THE RUMPUS: I loved that collection! Okay, so you’re one of those rare people who knew young that he wanted to write and has found a very viable career as a publishing writer pretty quickly out of the gate – I don’t mean immediately, but pretty quickly. So, for the sake of all the young aspiring writers out there who are hoping to roll into a situation like yours: in what ways has life as a successful writer been even better than your wildest dreams, and in what was has it made virtually no difference whatsoever in your daily life?
SOMERVILLE: Better: The feeling of completing books and seeing them come out is more and more amazing, the older I get.
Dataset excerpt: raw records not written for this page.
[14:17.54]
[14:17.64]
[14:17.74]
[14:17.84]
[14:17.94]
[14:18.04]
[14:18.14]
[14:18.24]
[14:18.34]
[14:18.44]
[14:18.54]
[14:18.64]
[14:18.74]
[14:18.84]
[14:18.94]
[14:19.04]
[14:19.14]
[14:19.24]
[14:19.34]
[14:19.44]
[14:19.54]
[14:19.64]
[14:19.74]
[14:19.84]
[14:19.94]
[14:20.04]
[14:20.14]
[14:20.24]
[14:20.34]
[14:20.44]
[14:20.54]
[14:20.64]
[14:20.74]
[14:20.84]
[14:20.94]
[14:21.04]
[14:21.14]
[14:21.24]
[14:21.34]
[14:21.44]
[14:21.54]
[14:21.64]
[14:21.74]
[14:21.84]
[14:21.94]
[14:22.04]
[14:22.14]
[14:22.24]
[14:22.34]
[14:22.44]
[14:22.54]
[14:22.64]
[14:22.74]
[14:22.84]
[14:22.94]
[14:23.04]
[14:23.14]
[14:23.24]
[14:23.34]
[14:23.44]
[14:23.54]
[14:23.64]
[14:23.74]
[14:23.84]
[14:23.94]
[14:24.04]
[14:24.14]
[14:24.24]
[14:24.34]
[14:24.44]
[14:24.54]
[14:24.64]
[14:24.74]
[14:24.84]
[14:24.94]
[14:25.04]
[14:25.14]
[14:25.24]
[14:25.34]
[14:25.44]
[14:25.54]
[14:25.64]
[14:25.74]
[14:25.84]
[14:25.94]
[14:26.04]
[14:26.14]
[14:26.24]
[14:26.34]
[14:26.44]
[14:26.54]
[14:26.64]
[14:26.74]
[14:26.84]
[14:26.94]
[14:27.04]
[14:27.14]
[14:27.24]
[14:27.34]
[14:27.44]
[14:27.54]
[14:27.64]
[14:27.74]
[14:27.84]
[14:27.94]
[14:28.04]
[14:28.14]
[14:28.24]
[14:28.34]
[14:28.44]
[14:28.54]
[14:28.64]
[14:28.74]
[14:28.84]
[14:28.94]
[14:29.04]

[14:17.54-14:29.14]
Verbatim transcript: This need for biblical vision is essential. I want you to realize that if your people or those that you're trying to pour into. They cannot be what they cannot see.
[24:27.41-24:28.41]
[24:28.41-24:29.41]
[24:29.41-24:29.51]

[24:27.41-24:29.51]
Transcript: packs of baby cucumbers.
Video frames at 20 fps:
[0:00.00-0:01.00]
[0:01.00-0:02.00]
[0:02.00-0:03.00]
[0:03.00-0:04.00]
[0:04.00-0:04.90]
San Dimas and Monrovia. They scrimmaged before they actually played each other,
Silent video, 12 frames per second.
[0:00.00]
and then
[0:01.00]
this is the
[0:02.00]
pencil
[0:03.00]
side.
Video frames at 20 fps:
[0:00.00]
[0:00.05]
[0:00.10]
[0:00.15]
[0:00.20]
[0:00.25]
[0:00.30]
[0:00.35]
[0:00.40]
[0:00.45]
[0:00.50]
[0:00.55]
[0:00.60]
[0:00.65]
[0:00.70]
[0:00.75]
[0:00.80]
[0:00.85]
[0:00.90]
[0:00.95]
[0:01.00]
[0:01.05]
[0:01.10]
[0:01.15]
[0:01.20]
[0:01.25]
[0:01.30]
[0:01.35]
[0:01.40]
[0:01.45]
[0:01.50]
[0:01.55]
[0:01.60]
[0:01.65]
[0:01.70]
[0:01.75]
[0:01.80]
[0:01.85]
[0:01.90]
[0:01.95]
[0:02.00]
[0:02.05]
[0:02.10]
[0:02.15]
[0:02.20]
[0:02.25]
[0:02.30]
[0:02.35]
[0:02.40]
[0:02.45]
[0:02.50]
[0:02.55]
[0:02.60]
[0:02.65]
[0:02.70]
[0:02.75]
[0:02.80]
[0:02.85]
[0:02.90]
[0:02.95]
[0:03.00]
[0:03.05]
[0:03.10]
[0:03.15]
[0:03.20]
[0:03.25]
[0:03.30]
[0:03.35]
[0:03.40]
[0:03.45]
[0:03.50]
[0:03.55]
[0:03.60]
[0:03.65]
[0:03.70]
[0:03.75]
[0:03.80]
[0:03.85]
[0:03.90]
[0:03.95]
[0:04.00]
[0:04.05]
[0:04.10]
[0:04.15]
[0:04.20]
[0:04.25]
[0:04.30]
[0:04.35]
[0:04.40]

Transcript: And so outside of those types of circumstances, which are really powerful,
No difference: My sense of my limitations and the dissatisfaction I feel toward my writing is exactly the same as when I was sixteen.
THE RUMPUS: Perhaps my favorite thing, among many things I loved and respected, in This Bright River, is the absolutely core and implicit assumption that love – that the connection between two people and their ability to decipher one another’s psyches – matters. Matters more than anything, perhaps, and that a kind of salvation can be found therein. I mean this in an incredibly different way than what we often see in “romantic” fiction or chick-lit, obviously – I’m talking about incredibly messy, difficult, awkward and often terrifying human intimacy. The growing intimacy between Ben and Lauren is at the very heart of this novel, and without exaggeration often feels like where the greatest danger lies, even more so than with Will. What novels, in your own life, have shaped you in terms of your views of the role of love and human connection in literature? How do you feel about the way these themes are treated by your contemporaries? Is romantic love still seen as a serious topic by young literary writers today?
SOMERVILLE: Well, goulash again. I mentioned Wuthering Heights above, and for me, since I read the book in high school, that particular representation of romantic love has been inescapable, haunting bracing, always somewhere in my imagination. My experience of love in my own life is now largely sweet, calm, typical, and certainly generative. But I’ve lived enough to know about and to have felt the vicissitudes and elemental power of love as well, the Heathcliff bashing his head against a tree version, and to have felt how it might tear you apart or destroy you if it’s taken away or if it’s unrequited. I don’t think there is anything more powerful, really. For people. I mean that. I think building things is better than destroying things, and love is the energy behind building, and the absence of love would make life terrible. Wuthering Heights is a story about what happens to people when they’re not allowed to love. I do like that kind of story for how it reminds us of what matters, yes. But I also like stories of people who are allowed to love, and stories of people who don’t know how to love learning to love. I like those stories for how they remind us of what matters even more.